Starry Night (Bölüm 16 - Mete'den Gelen Mesajlar)

"Ne?!" Jong Hyun şaşkındı. Yıldız ona mesaj attıysa hemen okumalıydı.
Bir hamle daha yaptı telefonunu geri alabilmek için. Sonuç yine başarısızlık oldu.

Yong Hwa onun bu halini fazlasıyla komik bulmuş gülüyordu.
"Sakin ol. Sadece şaka yaptım. Mesaj Min Hyuk tan."

Jong Hyun hayal kırıklığına uğradı. Bir yandan da rezil olduğu için üzülüyor ve neden böyle şeyler yaptığını düşünüyordu. Havalı görünmeye çalıştı.
"Ihım biliyordum zaten."

Yong Hwa kahkaha attı.
"Mesajı okumadan mı ? Okuduysan ne yazdığını da biliyorsundur."

'Hyung, neden beni zor durumda bırakıyorsun ?' Şansını denedi ve aklına gelen ilk şeyi söyledi.
"Çekim bitti mi diye soruyordu."

Yong Hwa bütün dişlerinin görünmesini sağlayan o gülümsemesi ile Jong Hyun un çaresizce karizmasını kurtarma çabasını izliyordu.
"Tutmadı. Bu akşamki 6. yıl kutlamasının karaoke barda olacağını söylemiş."

"Cidden mi ?" Jong Hyun az önce olanları ve Yıldızı unutmuştu birden. "Bu başkanın fikri miymiş?"

 "Başka kim olabilir ki ?"

"Neyse iyi yönden bakalım. Rahat rahat bir şeyler içebileceğiz."

Yong Hwa onunla aynı fikirde değildi. Başkanın yanında rahat içebileceklerini sanmıyordu. Ama Jong Hyun başkanı tamamen hesaptan çıkarıp hayallere dalmıştı.
Bara gidip biraz içmek son zamanlarda olan olayları unutturabilirdi. Hatta Yıldızı bile.

***

 Yıldız zil sesi ile yataktan fırladı. 'Uyuya mı kaldım ? Sabah mı olmuş ? Saat kaç ?'

Duvardaki saate baktı. Hala uyuyordu. Bu yüzden saati anlamakta güçlük çekti. 'Bu saatten nefret ediyorum. Çubukları çok ince.

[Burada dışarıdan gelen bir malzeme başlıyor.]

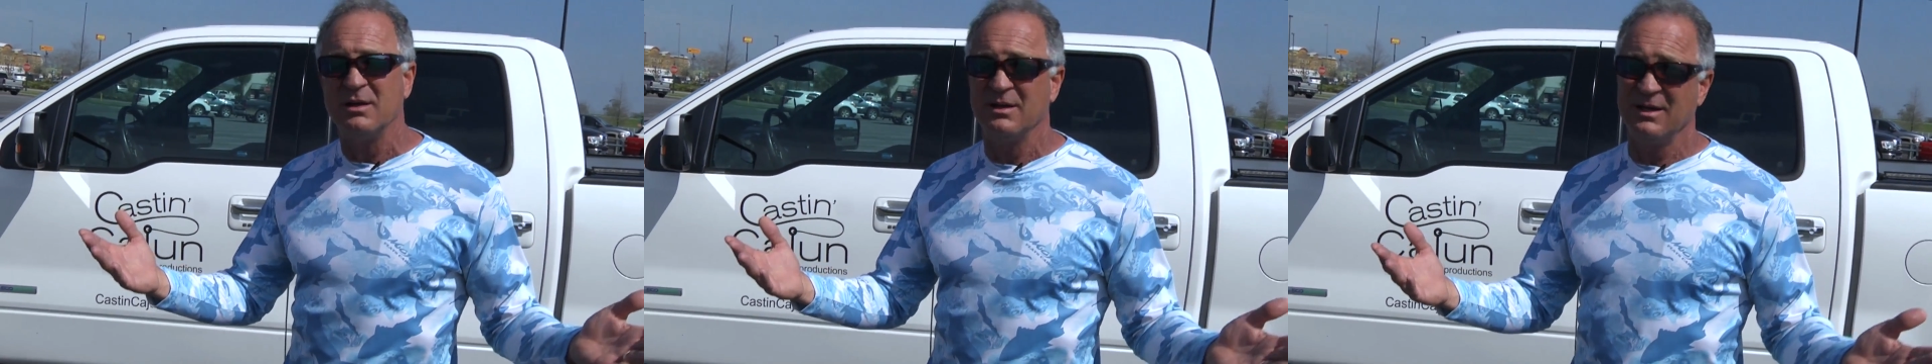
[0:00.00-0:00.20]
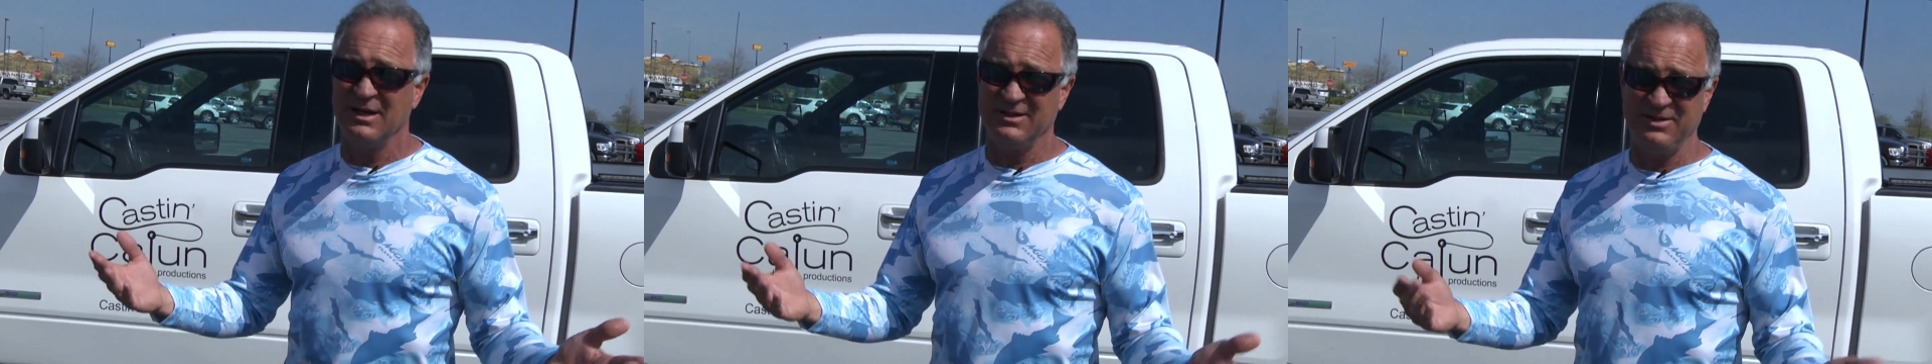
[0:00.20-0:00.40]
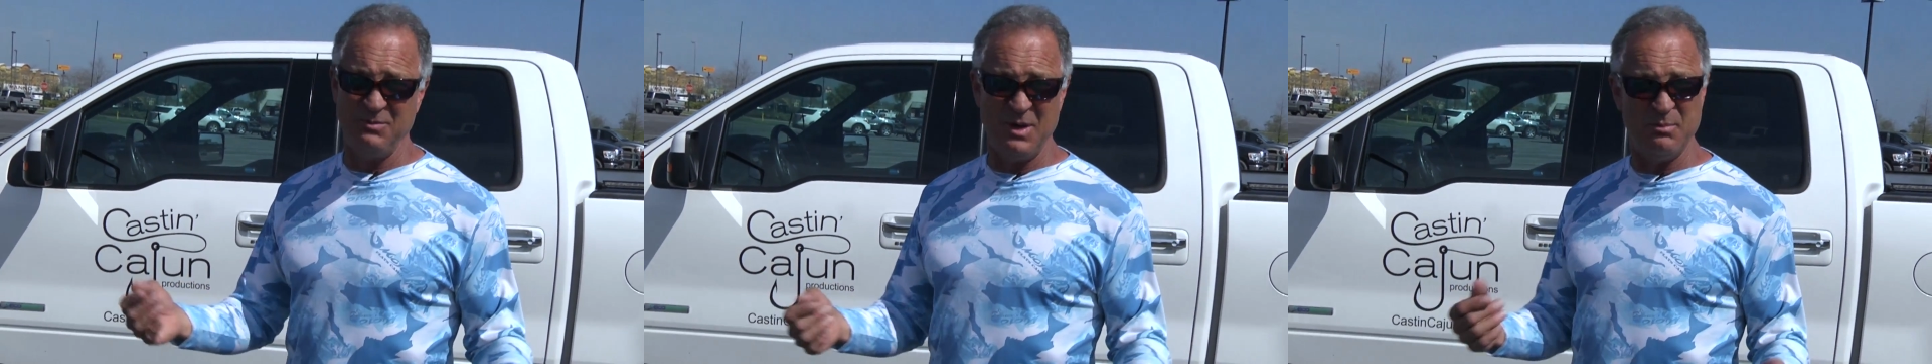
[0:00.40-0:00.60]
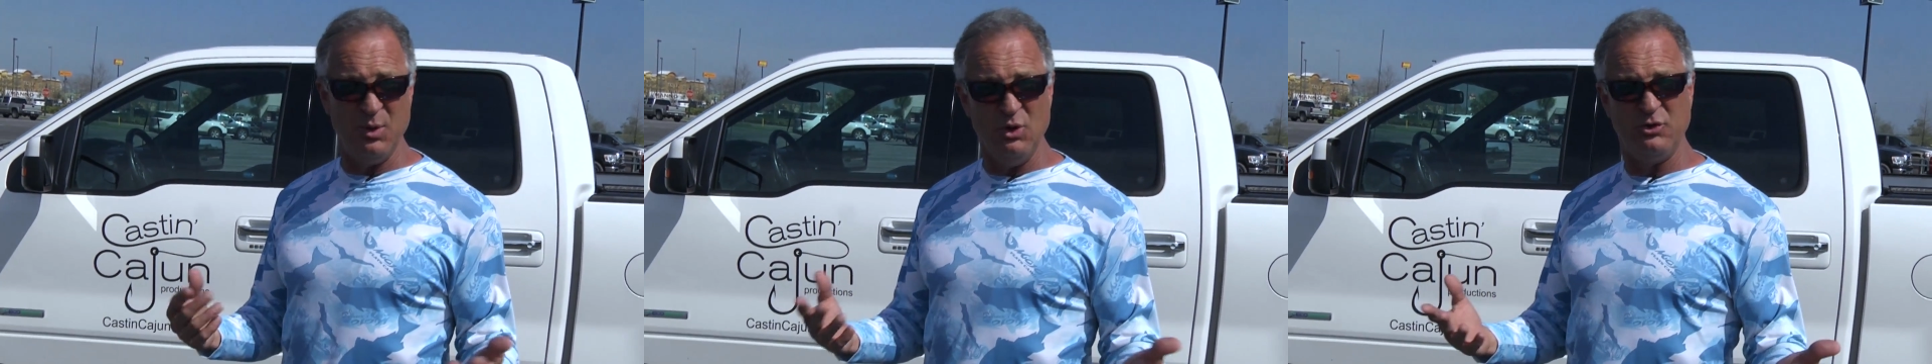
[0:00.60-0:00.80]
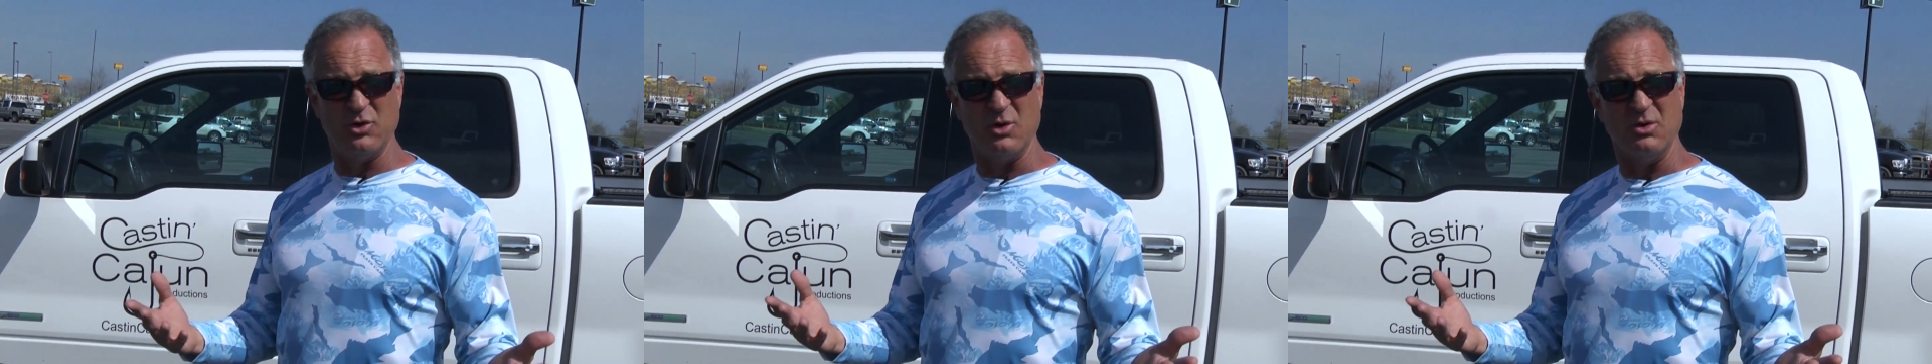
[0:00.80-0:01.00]
I said, well,
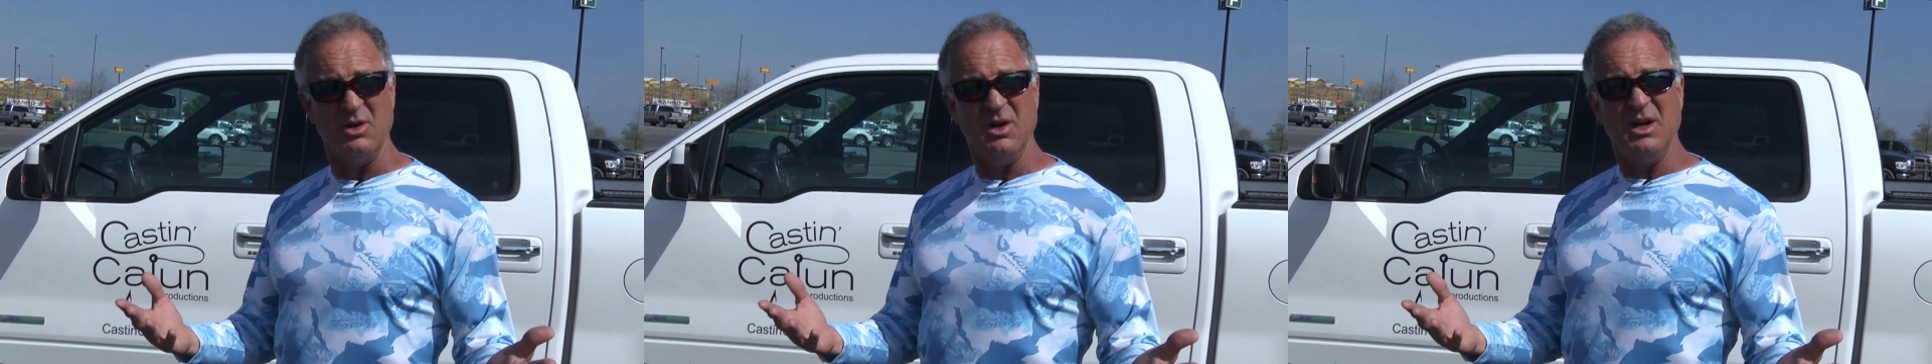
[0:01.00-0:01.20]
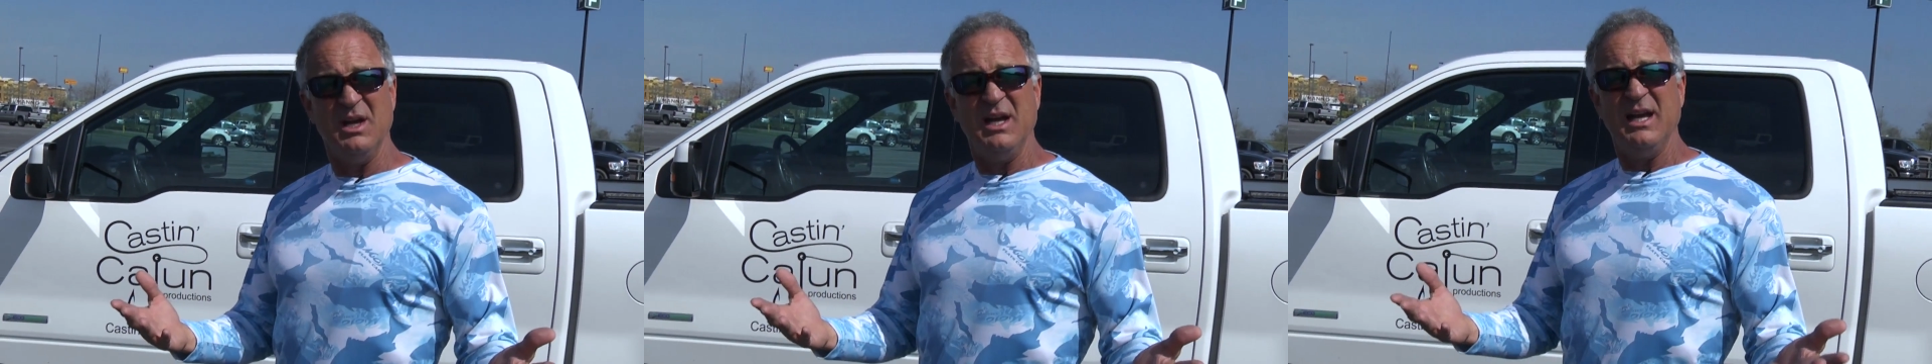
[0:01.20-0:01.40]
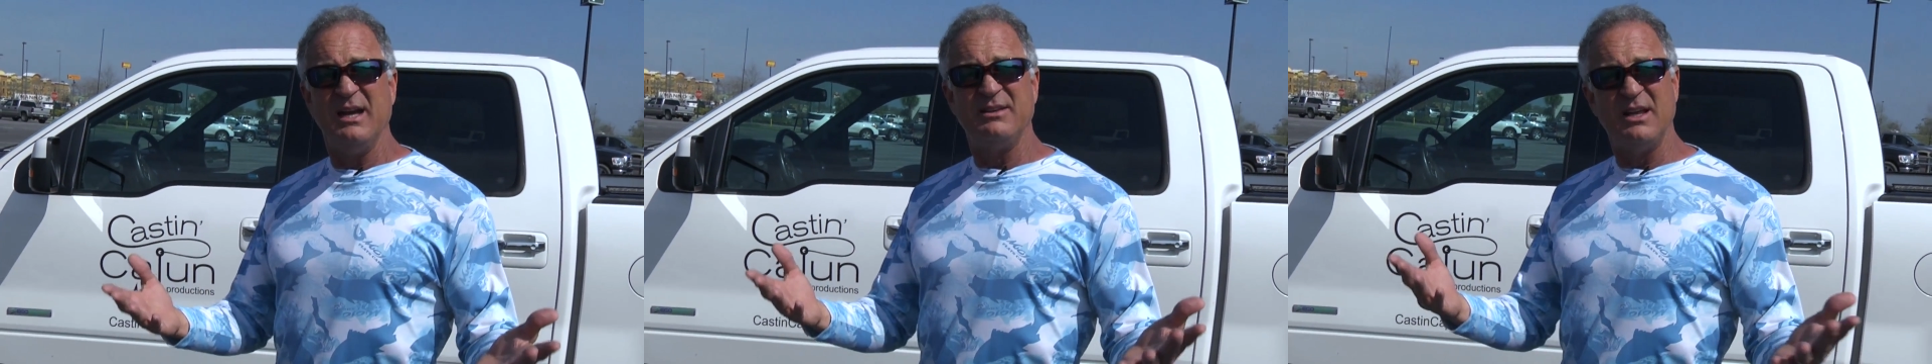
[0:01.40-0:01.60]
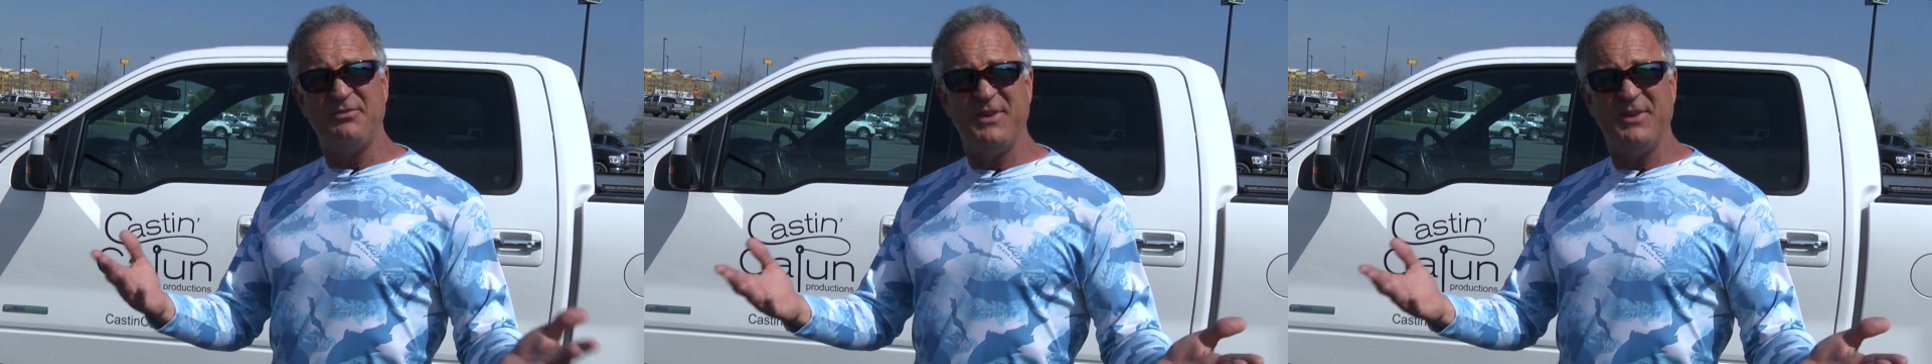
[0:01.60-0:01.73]
Boudreaux, if they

Yeni bir saat almalıyım.' 
Gözlerini kapatıp tekrar açtı.
"Olamaz! 12 mi ? Alarm çalmadı mı ?"
Telefonuna uzandı. Tam o sırada kapı tekrar çalınca alarmı kontrol etmenin gereksiz olduğunu düşünüp kapıya baktı.

Kapı açılır açılmaz Mika içeri dalmıştı. "Ah uyuyor muydun ?"

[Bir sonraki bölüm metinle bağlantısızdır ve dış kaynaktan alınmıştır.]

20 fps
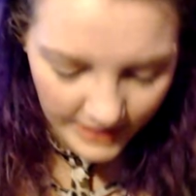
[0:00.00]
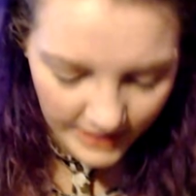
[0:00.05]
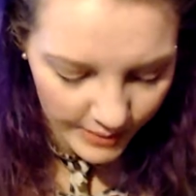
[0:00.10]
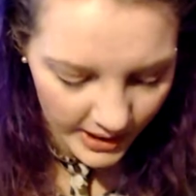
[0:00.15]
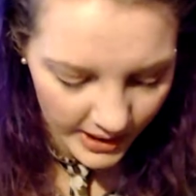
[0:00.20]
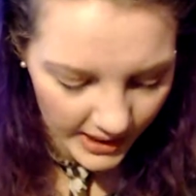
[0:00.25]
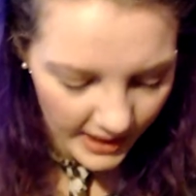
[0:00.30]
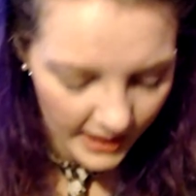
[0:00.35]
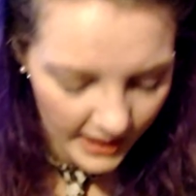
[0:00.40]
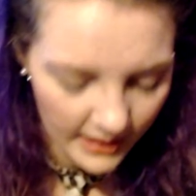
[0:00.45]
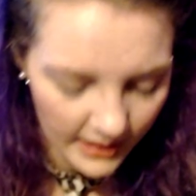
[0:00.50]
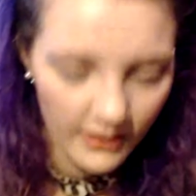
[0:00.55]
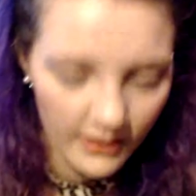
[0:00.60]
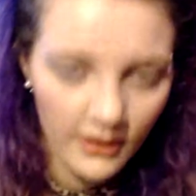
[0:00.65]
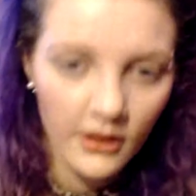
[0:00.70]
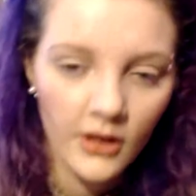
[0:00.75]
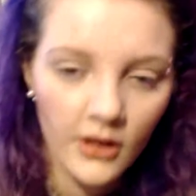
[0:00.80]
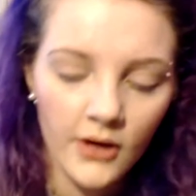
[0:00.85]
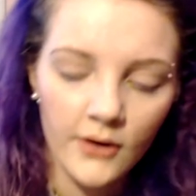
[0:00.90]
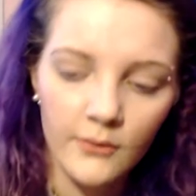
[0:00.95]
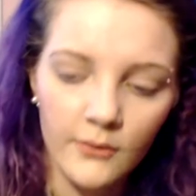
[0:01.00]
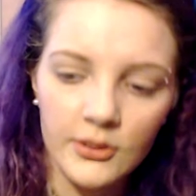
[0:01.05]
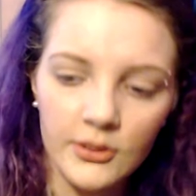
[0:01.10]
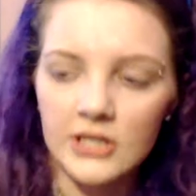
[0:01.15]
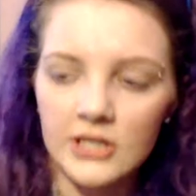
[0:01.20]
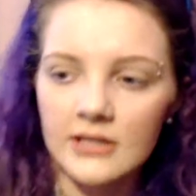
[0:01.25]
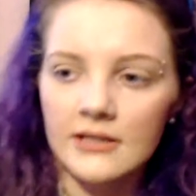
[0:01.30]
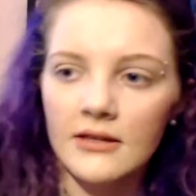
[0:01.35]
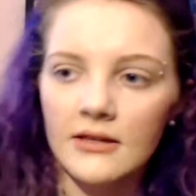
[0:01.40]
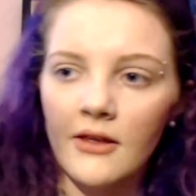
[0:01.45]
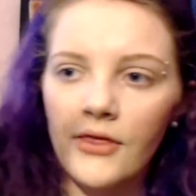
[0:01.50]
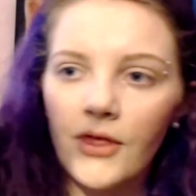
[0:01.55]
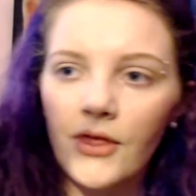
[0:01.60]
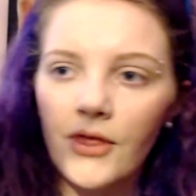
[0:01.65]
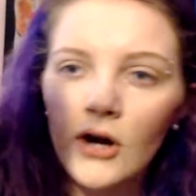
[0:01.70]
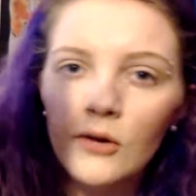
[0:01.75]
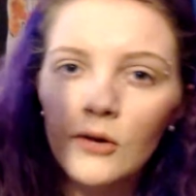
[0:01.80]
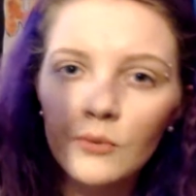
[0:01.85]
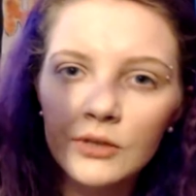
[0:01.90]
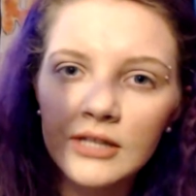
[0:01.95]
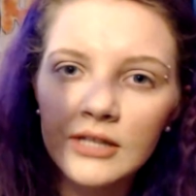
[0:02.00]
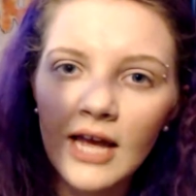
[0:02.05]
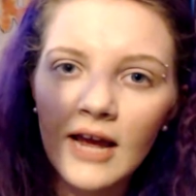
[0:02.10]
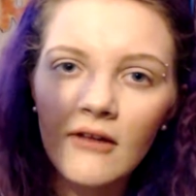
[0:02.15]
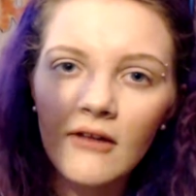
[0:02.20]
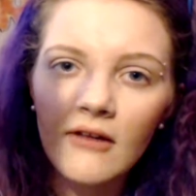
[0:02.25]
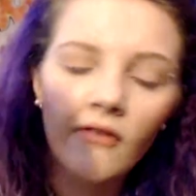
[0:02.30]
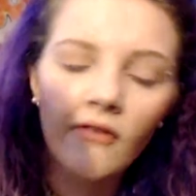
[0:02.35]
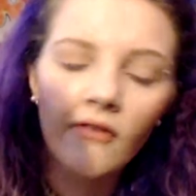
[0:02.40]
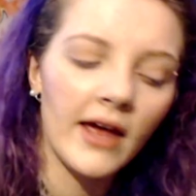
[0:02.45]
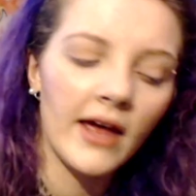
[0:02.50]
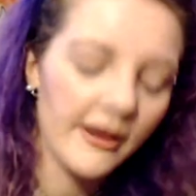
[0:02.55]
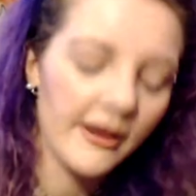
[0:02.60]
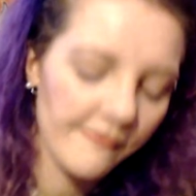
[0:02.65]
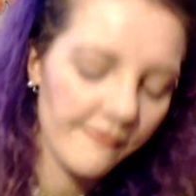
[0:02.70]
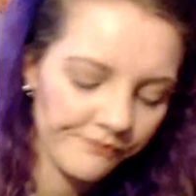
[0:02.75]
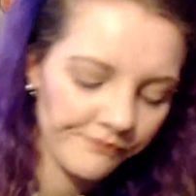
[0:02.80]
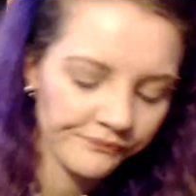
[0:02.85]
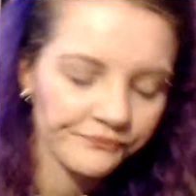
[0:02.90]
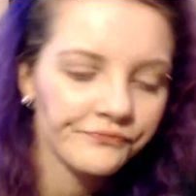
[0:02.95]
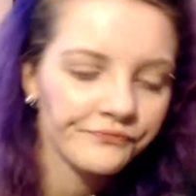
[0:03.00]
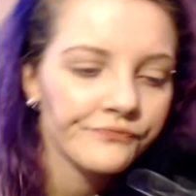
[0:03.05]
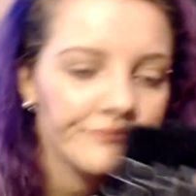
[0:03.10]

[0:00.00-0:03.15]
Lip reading: of this pink, which is the third one down on that,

"Evet, sen uyandırana kadar... O elindekiler ne ?"

Mika kontrol eder gibi elindeki poşetlere baktı.
"Bunlar...senin için."

Poşetleri Yıldıza uzattı.
"Ciddi olamazsın. Bana döner mi aldın ?"

"Dünkü yenilgimin rövanşı bu. Bozulan moralini düzeltmeliydim. Bunları alabilmek için ne kadar yürüdüm haberin var mı?"

"Birde yürüyerek mi gittin ?"

"Evet, böylelikle daha çok duygu sömürüsü yapabilirdim. Hem fazladan para harcamaya da gerek yoktu."

Yıldız poşetleri açıp içlerine baktı.
"Vay! Ayran da mı aldın ?"

"Evet, ayran! Adını unutmuştum. Orada 'Beyaz içecek var mı?' deyince çok güldüler."

"Zavallı Mika... Neyse kahvaltıda döner yemeyeli uzun zaman olmuştu. Sen gerçekten iyi bir arkadaşsın." Mika gülümsedi ve saçlarını savurdu.

"Bana bilmediğim bir şey söyle."

Yıldız da gülümsedi
"Küçücük bir iltifatla bile gaza geliyorsun mesela."

Mika yıkılmıştı.
"Maalesef bunu da biliyorum... Neyse ben çok açım. Hadi şunları yiyelim."

Yıldız poşetleri yere bırakıp dağınık çizim masasının üstündekileri yatağına koydu.
"Mika sen poşetleri aç. Ben yüzümü yıkayıp geliyorum."

"Tabi. Yine bütün işi bana yıkmak için bir bahane buldun."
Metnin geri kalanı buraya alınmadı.